Stored items:
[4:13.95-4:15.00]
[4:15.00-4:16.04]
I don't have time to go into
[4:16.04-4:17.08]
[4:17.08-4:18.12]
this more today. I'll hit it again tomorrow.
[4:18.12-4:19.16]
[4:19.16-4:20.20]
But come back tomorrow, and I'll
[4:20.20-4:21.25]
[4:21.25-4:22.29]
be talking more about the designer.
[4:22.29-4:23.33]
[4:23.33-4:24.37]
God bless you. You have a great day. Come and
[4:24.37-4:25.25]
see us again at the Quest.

---

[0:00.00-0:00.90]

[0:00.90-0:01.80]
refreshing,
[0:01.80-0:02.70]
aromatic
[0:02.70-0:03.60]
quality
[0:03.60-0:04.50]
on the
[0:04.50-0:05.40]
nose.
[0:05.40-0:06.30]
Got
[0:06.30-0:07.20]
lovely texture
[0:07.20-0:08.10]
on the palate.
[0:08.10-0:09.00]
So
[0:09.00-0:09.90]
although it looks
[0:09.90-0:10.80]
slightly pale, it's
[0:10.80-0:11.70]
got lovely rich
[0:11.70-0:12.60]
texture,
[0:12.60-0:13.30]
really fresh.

---

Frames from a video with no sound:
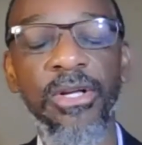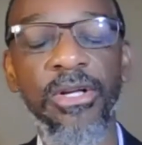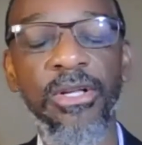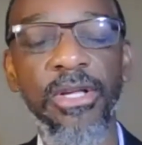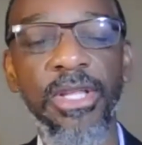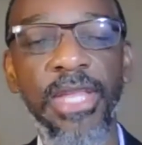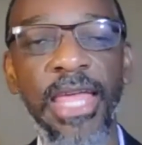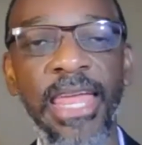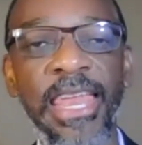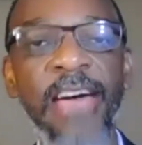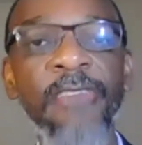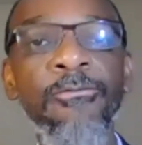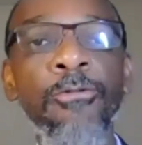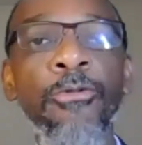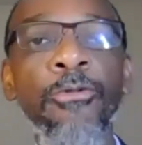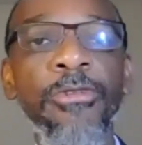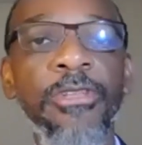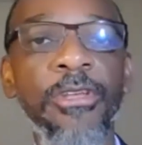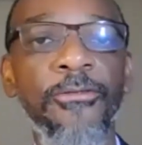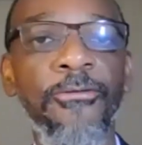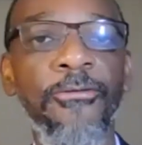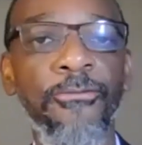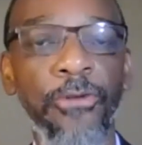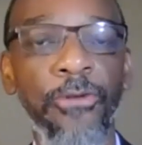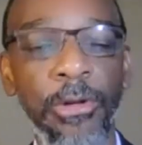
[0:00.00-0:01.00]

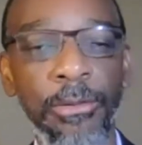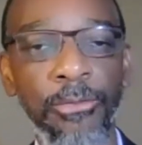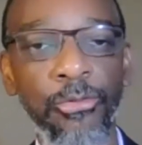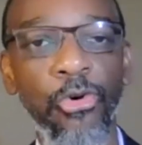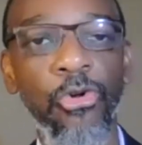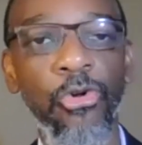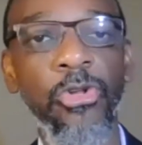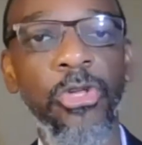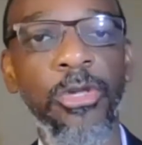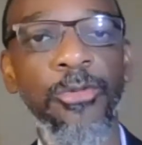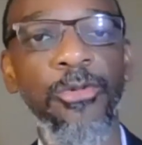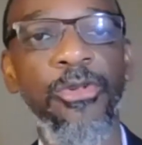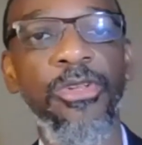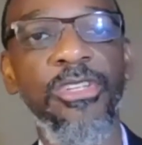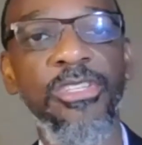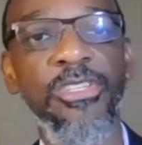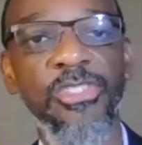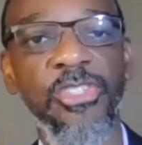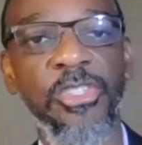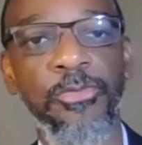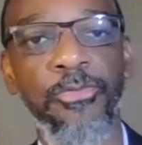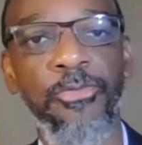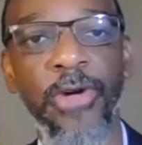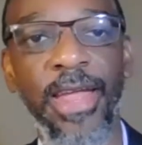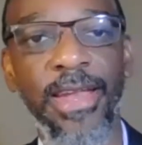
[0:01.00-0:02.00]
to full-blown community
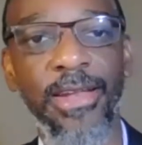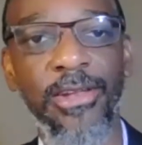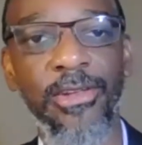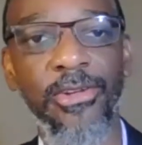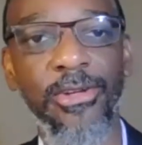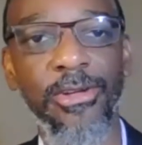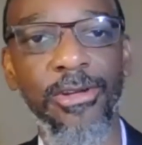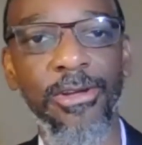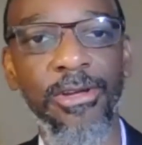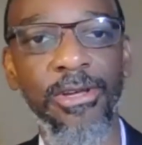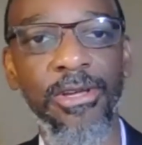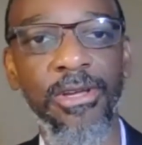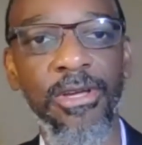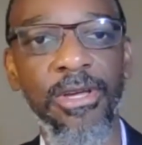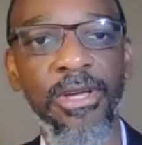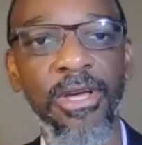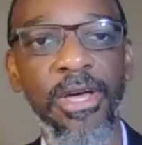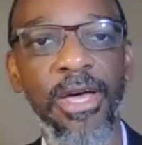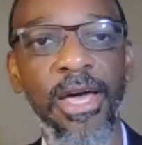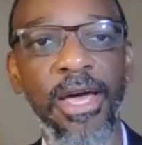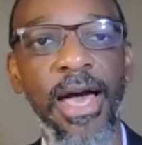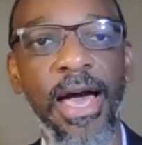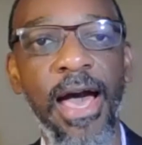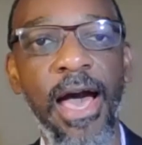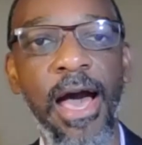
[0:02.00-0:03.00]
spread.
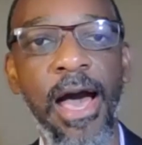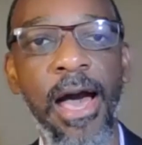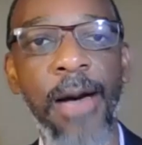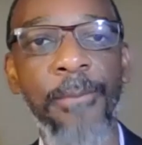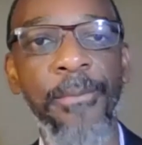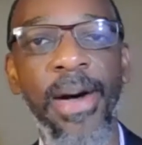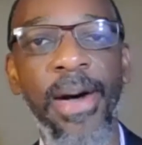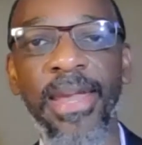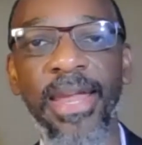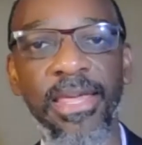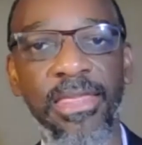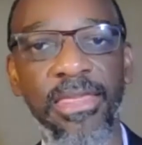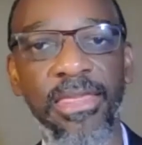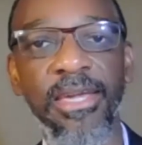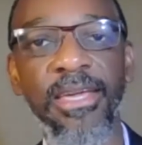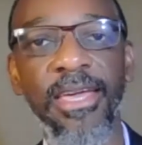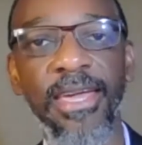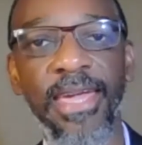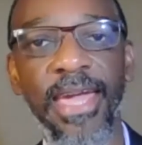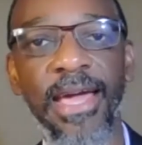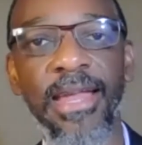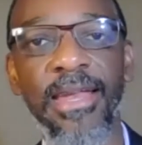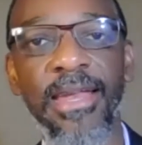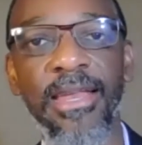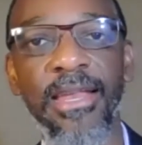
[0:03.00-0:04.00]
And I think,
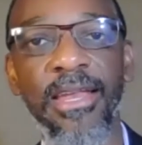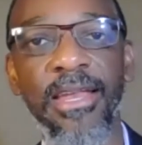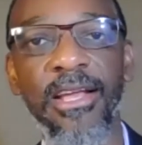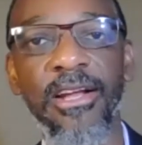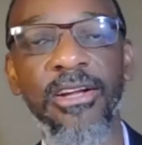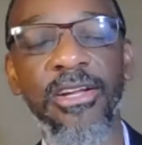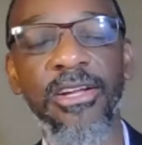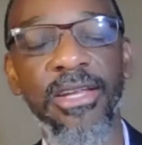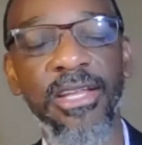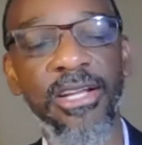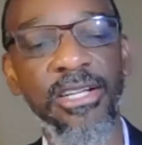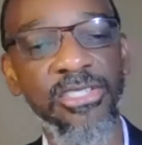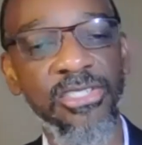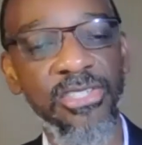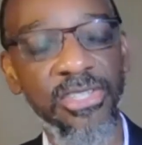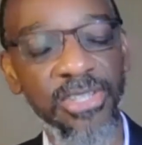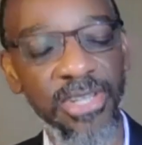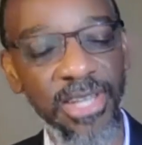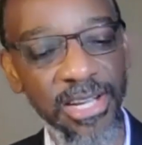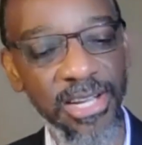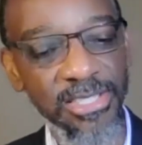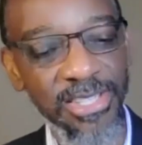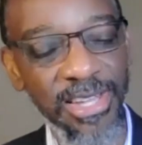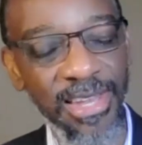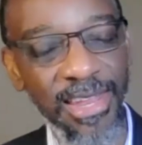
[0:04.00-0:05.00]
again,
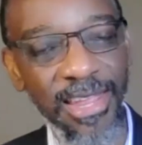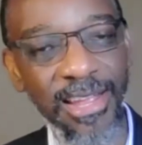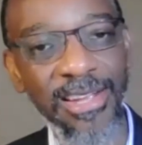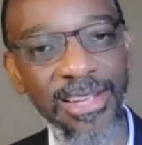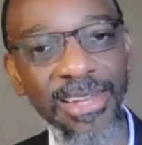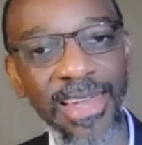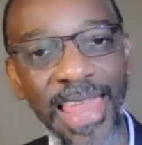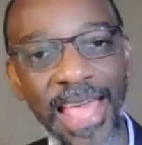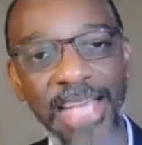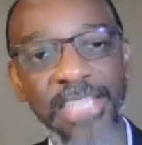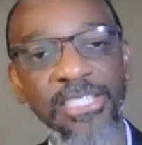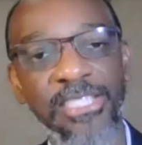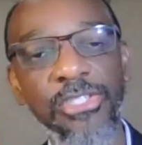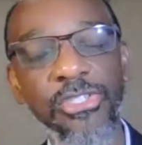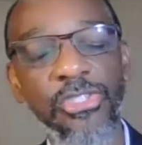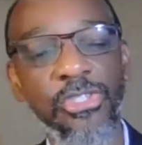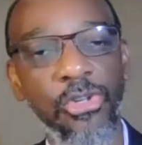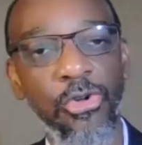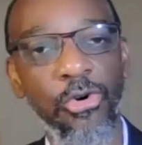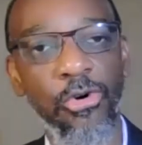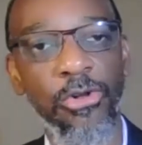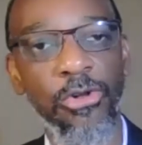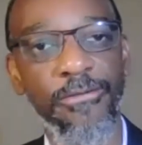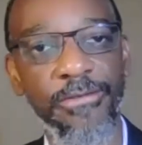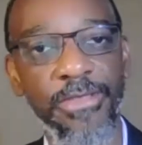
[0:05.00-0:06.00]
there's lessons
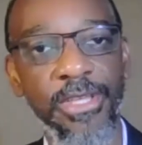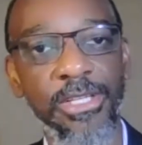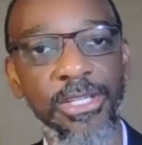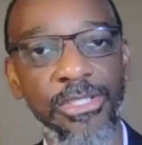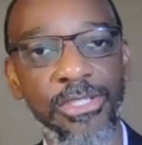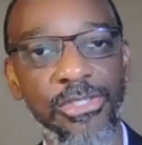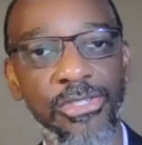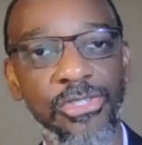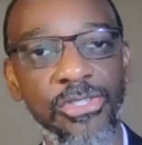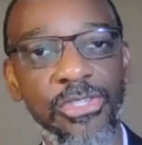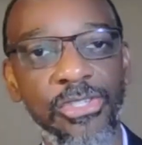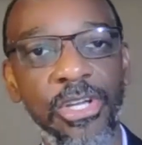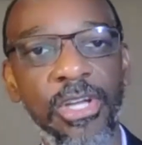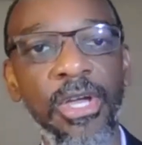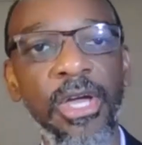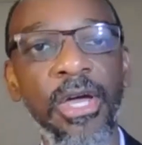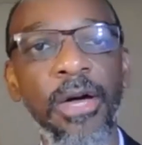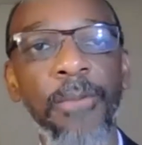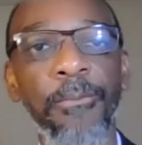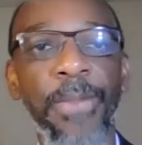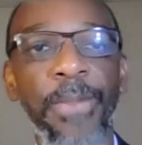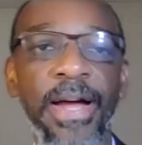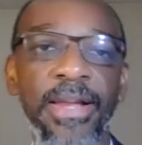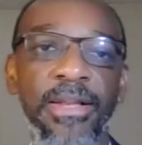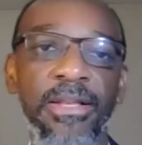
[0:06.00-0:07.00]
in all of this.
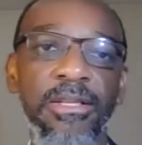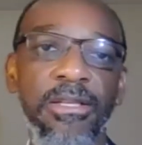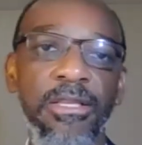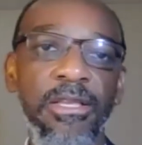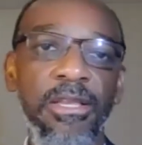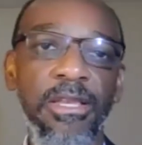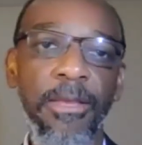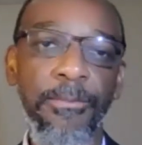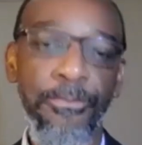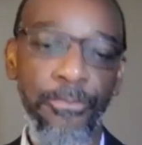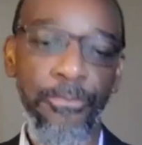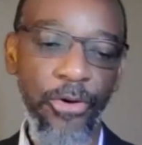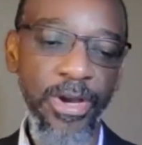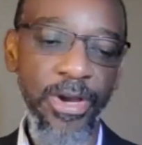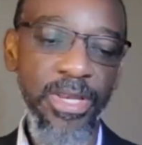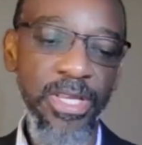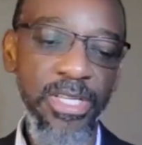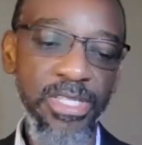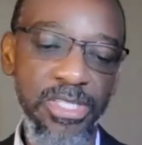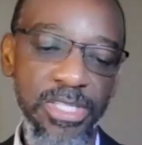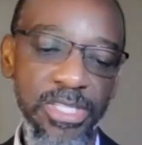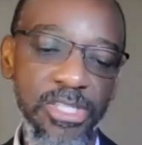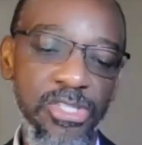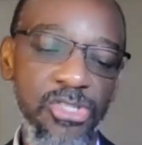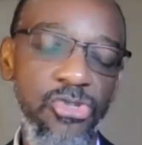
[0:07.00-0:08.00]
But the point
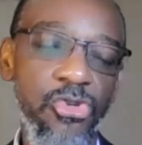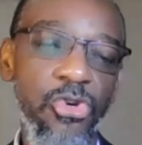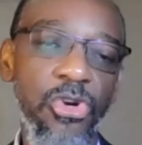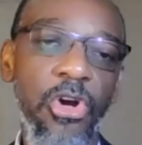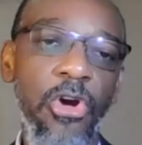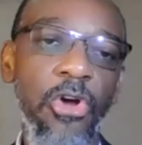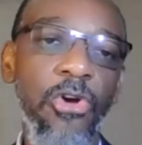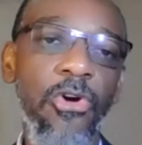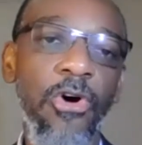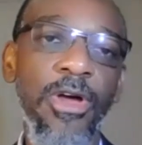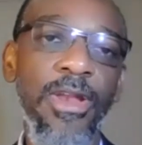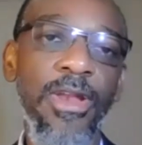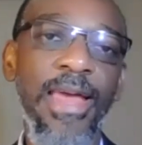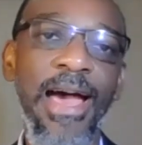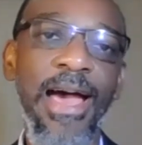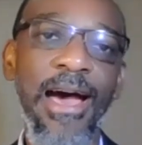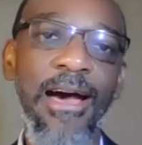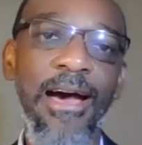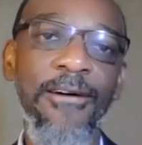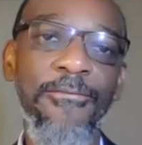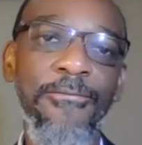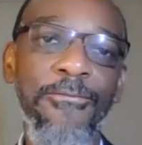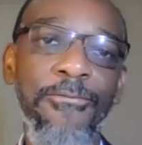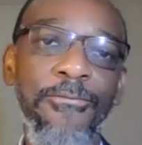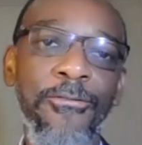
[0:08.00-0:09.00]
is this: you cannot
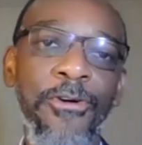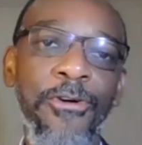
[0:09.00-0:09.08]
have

WHAT YOU ARE ASKED TO DO:
From the entries above, restate word for word the lines from the line containing "[4:13.95-4:15.00]" to the line containing "[4:20.20-4:21.25]", both ends included, and nothing more.

YOUR SOLUTION:
[4:13.95-4:15.00]
[4:15.00-4:16.04]
I don't have time to go into
[4:16.04-4:17.08]
[4:17.08-4:18.12]
this more today. I'll hit it again tomorrow.
[4:18.12-4:19.16]
[4:19.16-4:20.20]
But come back tomorrow, and I'll
[4:20.20-4:21.25]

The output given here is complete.